* _What is expected_:
Output all of the data exactly as it appears, but leave out any pictures it contains.
# # #
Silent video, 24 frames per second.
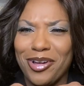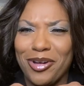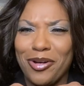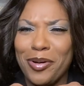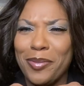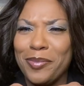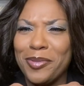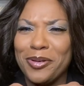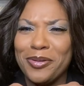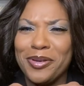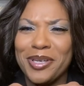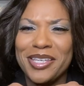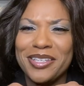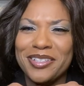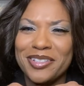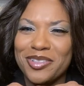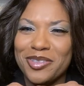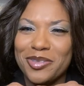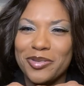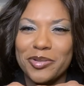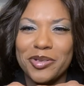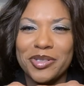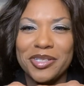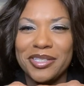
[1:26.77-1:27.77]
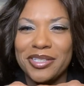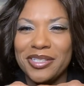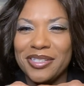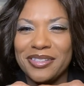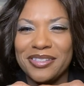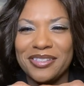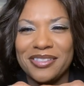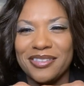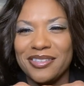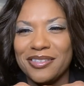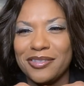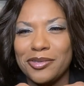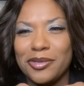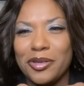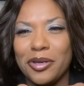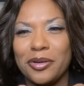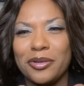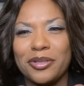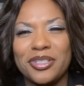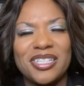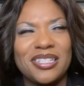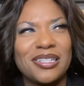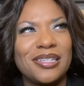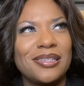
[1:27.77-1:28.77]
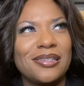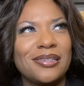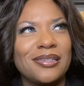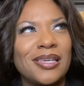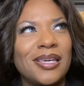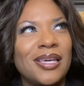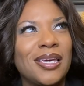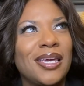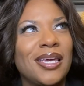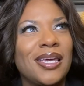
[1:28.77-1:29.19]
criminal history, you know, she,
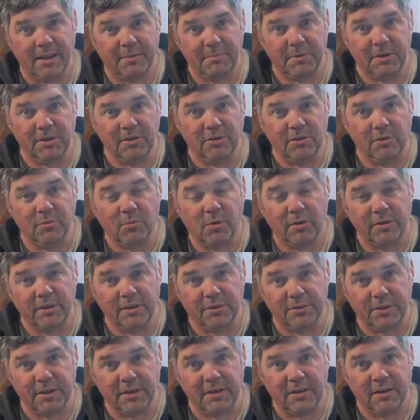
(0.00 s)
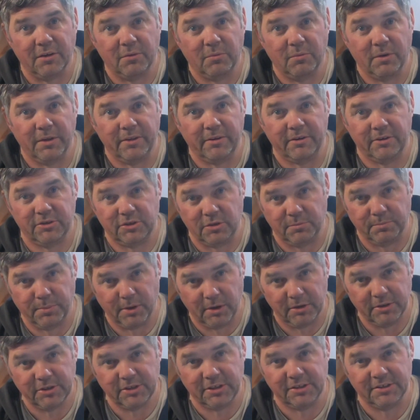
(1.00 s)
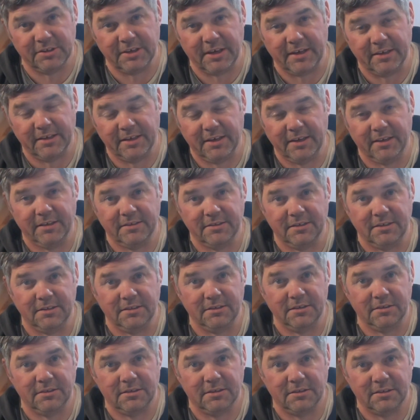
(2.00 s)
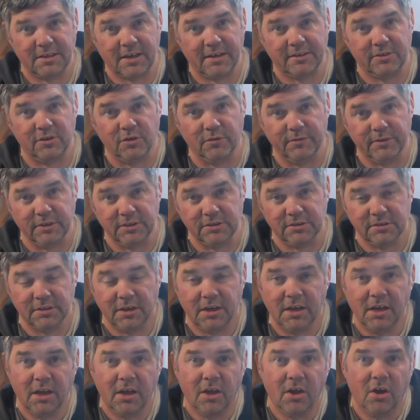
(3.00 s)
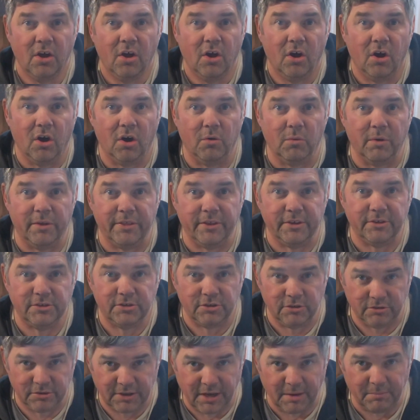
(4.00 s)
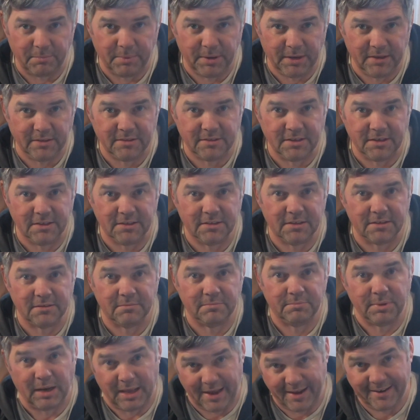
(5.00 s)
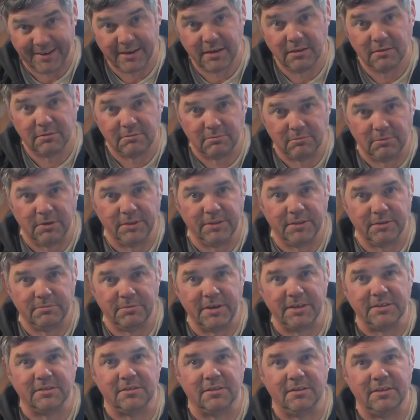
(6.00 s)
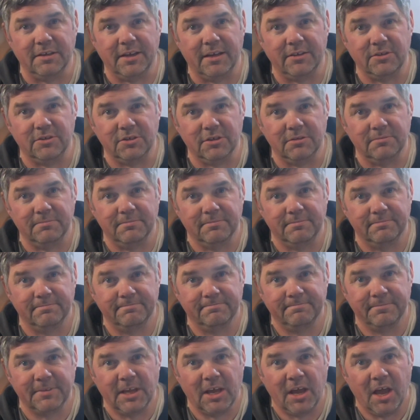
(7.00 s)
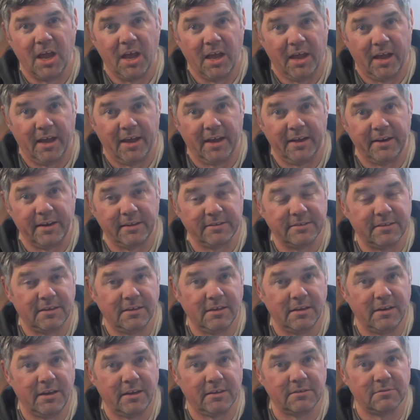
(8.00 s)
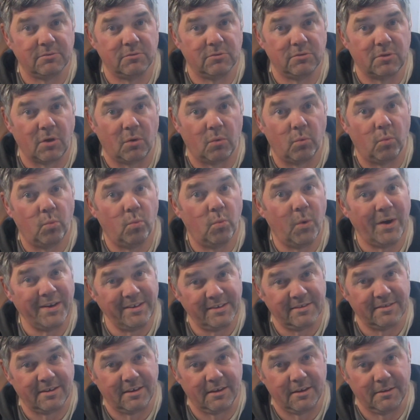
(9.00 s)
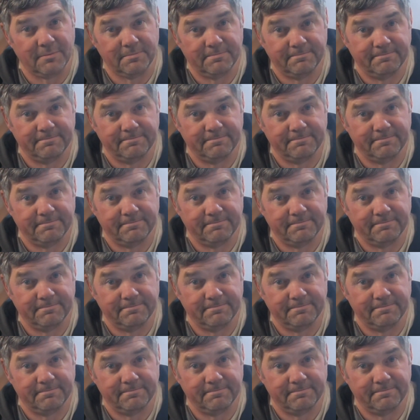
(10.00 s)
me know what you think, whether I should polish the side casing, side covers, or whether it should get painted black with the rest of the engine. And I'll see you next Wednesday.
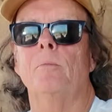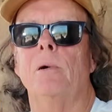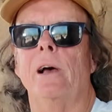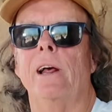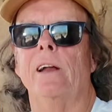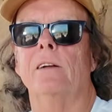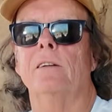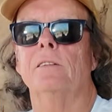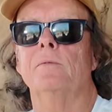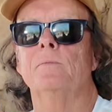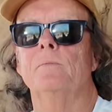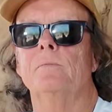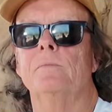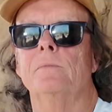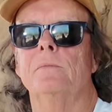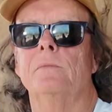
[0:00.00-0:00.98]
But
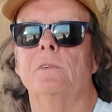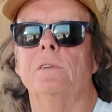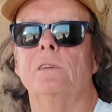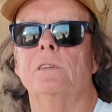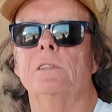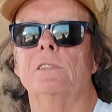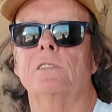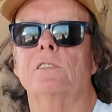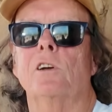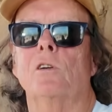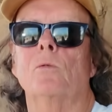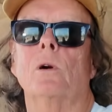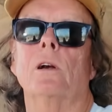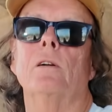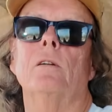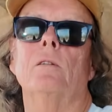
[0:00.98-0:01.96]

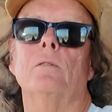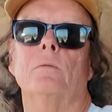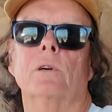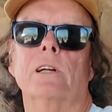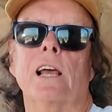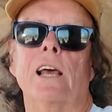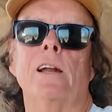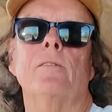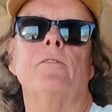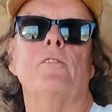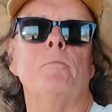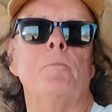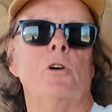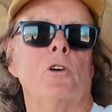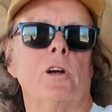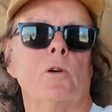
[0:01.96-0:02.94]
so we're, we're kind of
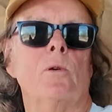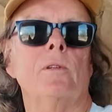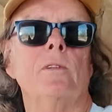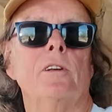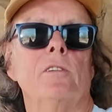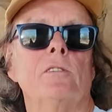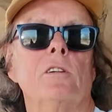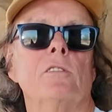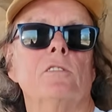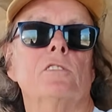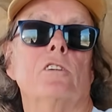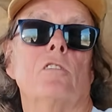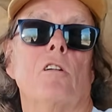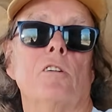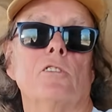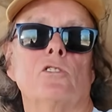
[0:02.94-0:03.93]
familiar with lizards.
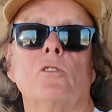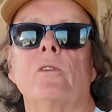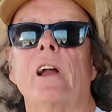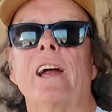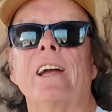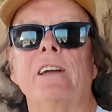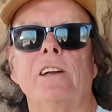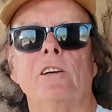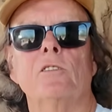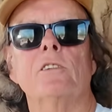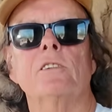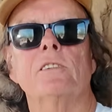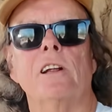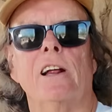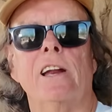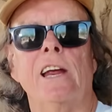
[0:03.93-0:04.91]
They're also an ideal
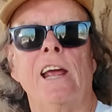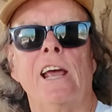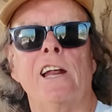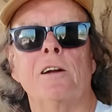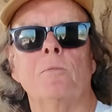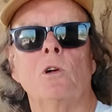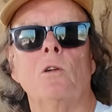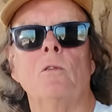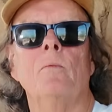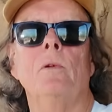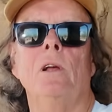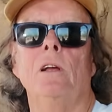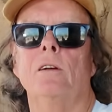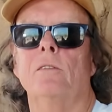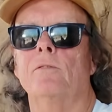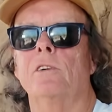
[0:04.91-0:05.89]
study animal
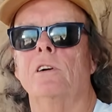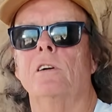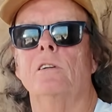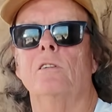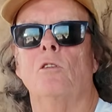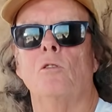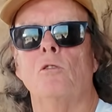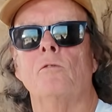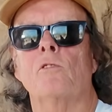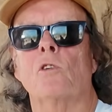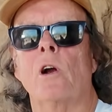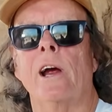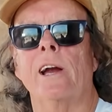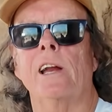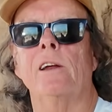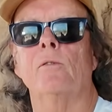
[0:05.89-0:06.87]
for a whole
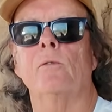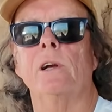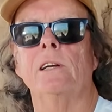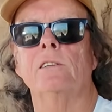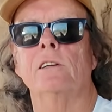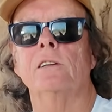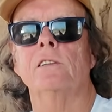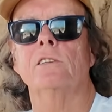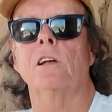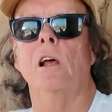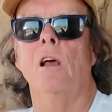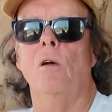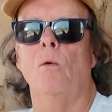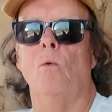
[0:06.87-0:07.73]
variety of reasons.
# # #
* _Answer to the problem_:
Silent video, 24 frames per second.
[1:26.77-1:27.77]
[1:27.77-1:28.77]
[1:28.77-1:29.19]
criminal history, you know, she,
(0.00 s)
(1.00 s)
(2.00 s)
(3.00 s)
(4.00 s)
(5.00 s)
(6.00 s)
(7.00 s)
(8.00 s)
(9.00 s)
(10.00 s)
me know what you think, whether I should polish the side casing, side covers, or whether it should get painted black with the rest of the engine. And I'll see you next Wednesday.
[0:00.00-0:00.98]
But
[0:00.98-0:01.96]

[0:01.96-0:02.94]
so we're, we're kind of
[0:02.94-0:03.93]
familiar with lizards.
[0:03.93-0:04.91]
They're also an ideal
[0:04.91-0:05.89]
study animal
[0:05.89-0:06.87]
for a whole
[0:06.87-0:07.73]
variety of reasons.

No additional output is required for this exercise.